For practitioners deploying large models in virtualized environments, the lesson is clear: the virtualization layer is not transparent. Before tuning MoE backends or CUDA graphs, check nvidia-smi topo -p2p. Before concluding the system is compute-bound, measure cross-GPU latency at realistic message sizes. The bottleneck may not be where you think it is — and finding it requires both systematic methodology and the domain-specific intuition to ask the right questions.
The validated configuration that emerged from this work — --nsa-decode-backend trtllm, --nsa-prefill-backend trtllm, --moe-runner-backend flashinfer_cutlass, --attention-backend flashinfer, --fp8-gemm-backend cutlass, --mem-fraction-static 0.92, and --disable-custom-all-reduce — provides a stable foundation for future deployments on SM120 Blackwell GPUs.

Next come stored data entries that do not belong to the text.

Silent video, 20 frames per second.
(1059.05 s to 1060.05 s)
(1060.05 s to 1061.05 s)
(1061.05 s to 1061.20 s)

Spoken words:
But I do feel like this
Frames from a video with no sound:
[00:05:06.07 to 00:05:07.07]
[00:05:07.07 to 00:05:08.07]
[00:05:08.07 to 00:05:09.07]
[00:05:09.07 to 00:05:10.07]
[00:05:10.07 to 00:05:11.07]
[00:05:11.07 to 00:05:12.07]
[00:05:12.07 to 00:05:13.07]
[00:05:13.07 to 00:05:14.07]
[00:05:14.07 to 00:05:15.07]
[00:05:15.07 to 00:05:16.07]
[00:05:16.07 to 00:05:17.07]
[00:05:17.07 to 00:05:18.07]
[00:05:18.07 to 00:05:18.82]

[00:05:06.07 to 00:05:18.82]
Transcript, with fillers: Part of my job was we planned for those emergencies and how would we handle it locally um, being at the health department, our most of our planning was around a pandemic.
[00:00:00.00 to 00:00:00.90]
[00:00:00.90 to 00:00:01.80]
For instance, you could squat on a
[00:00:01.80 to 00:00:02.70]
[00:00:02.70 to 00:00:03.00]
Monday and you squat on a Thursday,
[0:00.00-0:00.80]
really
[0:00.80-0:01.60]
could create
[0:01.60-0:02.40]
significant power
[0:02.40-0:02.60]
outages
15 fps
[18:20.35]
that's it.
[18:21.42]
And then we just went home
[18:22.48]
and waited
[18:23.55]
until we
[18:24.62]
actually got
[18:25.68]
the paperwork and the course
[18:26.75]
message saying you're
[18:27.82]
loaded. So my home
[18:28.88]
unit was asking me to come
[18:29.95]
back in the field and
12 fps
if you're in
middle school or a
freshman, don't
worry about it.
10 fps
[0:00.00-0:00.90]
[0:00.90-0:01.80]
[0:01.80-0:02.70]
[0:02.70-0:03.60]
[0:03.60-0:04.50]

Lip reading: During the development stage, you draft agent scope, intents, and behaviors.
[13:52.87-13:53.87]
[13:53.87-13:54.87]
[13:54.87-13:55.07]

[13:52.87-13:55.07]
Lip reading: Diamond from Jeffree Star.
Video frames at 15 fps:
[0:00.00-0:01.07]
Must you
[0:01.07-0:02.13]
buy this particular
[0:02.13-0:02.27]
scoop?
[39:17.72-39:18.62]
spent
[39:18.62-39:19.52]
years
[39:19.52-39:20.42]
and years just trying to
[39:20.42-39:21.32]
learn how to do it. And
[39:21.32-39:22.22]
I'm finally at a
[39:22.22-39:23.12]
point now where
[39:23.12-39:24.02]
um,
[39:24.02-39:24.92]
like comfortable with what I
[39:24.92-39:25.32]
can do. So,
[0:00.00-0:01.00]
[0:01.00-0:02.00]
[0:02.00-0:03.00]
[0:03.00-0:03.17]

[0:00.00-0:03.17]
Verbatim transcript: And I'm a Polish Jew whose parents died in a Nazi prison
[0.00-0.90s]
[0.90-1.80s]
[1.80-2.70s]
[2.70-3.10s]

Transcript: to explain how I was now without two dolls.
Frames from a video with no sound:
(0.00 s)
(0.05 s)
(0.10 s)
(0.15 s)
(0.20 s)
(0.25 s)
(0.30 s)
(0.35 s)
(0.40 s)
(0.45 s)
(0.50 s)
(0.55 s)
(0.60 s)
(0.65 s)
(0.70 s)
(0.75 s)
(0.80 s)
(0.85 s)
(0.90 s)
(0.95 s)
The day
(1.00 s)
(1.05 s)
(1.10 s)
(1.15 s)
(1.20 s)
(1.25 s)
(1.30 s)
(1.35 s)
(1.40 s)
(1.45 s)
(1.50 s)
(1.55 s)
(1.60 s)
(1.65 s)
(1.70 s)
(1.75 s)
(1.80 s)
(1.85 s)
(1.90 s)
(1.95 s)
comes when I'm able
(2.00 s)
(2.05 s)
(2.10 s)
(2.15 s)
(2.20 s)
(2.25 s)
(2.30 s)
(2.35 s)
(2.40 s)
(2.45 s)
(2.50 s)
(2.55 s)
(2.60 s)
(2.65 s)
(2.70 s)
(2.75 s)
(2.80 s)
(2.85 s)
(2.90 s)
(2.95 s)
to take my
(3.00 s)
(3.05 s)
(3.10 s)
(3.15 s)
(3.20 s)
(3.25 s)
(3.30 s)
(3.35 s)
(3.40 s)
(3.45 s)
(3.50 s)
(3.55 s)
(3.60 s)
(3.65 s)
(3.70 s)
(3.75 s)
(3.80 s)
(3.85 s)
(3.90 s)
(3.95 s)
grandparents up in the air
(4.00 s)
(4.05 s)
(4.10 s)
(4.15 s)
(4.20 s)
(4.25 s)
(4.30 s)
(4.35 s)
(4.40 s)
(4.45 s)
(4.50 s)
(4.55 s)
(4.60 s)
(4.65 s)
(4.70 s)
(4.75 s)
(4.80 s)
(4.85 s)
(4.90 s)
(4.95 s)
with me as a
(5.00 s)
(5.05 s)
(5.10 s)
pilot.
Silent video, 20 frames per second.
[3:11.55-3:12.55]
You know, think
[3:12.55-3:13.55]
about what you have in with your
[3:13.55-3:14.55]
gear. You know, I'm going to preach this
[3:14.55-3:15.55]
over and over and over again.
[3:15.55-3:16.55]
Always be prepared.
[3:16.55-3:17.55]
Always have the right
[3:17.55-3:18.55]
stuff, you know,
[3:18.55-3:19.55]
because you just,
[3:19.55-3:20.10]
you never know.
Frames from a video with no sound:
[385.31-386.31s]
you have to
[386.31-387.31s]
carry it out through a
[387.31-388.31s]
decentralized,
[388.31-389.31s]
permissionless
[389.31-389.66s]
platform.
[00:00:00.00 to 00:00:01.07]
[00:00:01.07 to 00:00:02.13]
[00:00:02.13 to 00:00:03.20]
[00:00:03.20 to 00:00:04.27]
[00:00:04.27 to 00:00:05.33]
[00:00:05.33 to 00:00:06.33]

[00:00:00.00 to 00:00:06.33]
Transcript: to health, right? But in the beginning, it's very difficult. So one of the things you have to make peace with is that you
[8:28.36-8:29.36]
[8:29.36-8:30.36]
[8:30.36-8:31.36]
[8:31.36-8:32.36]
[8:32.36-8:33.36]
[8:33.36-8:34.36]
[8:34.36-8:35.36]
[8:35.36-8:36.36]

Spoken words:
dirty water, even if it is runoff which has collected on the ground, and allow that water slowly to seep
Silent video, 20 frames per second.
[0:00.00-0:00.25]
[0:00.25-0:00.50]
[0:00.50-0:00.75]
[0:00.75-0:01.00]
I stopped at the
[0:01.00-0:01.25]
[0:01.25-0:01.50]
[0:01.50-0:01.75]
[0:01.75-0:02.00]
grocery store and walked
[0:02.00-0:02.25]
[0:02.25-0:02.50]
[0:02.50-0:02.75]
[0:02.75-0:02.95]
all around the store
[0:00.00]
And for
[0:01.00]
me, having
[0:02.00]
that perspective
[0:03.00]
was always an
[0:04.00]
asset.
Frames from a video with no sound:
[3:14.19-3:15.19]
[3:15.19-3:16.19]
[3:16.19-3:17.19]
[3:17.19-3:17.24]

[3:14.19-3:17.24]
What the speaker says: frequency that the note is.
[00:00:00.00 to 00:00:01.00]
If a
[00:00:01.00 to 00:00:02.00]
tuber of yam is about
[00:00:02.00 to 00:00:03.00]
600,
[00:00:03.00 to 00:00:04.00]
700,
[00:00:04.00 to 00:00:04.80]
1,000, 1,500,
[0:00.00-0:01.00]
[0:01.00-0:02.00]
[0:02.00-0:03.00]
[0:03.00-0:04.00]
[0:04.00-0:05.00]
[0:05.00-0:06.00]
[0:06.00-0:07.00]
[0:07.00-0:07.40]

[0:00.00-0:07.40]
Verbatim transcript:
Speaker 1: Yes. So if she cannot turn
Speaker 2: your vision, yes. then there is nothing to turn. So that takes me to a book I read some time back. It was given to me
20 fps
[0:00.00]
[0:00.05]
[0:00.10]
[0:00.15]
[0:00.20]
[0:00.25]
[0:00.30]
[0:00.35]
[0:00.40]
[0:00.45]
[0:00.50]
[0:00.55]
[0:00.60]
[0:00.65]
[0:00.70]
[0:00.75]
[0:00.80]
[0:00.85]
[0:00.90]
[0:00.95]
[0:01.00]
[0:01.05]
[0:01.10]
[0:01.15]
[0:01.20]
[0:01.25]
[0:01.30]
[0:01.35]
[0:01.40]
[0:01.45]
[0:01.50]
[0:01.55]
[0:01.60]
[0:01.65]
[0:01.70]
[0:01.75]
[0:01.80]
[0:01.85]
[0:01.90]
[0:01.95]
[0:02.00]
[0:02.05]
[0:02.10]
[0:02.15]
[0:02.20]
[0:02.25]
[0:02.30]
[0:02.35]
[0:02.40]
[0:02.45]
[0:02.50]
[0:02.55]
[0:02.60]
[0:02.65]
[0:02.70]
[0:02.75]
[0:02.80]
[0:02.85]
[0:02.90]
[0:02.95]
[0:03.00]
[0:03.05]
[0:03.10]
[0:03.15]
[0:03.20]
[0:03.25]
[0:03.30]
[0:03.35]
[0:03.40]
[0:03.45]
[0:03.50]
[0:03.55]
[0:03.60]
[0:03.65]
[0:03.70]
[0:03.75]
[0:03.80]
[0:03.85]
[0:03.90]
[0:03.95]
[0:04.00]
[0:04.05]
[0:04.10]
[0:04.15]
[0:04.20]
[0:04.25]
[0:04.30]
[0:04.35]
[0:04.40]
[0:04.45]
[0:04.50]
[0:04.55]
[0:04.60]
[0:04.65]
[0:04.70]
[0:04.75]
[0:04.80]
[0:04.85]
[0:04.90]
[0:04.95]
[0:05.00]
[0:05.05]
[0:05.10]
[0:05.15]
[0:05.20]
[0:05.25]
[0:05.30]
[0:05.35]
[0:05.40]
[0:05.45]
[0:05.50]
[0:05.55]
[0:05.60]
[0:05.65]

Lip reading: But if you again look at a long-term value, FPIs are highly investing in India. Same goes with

The baseline performance metrics — ~11 tok/s single-stream, ~210–247 tok/s saturated at 64 concurrent requests — establish a reference point for evaluating future improvements. And the virtualization bottleneck diagnosis opens a clear path forward: either configure direct GPU peer-to-peer access in the Proxmox environment, or accept the latency penalty and design the deployment strategy around it.
As AI models continue to grow in size and complexity, and as the hardware landscape diversifies beyond datacenter-grade infrastructure, the methodology demonstrated in this session — systematic debugging, adaptive measurement, quantitative validation of intuitions, and deep infrastructure analysis — will become increasingly essential. The GLM-5-NVFP4 deployment on 8× RTX PRO 6000 Blackwell GPUs is not just a story about one model on one hardware configuration; it is a case study in how to approach the frontier of ML infrastructure engineering.
References
[1] "Deploying GLM-5-NVFP4 on Blackwell GPUs: From NaN Crashes to Virtualization Bottlenecks" — Chunk article covering the full arc of Segment 2, including NaN crash resolution, baseline benchmarking, server tuning, expert parallelism analysis, MoE kernel investigation, and virtualization diagnosis.
[2] "From NaN to Virtualization: The Complete Arc of Deploying GLM-5-NVFP4 on 8× RTX PRO 6000 Blackwell GPUs" — Chunk article providing a complementary narrative arc through the five phases of the deployment journey.
[3] Analyzer summary for Segment 2 — Provides the thematic framework and high-level narrative of the segment's work.
[4] Subagent session summaries — Detailed analyses of specific sub-investigations including the expert parallelism memory footprint calculation, the flashinfer autotuner infrastructure analysis, and the PCIe bandwidth measurement scripts.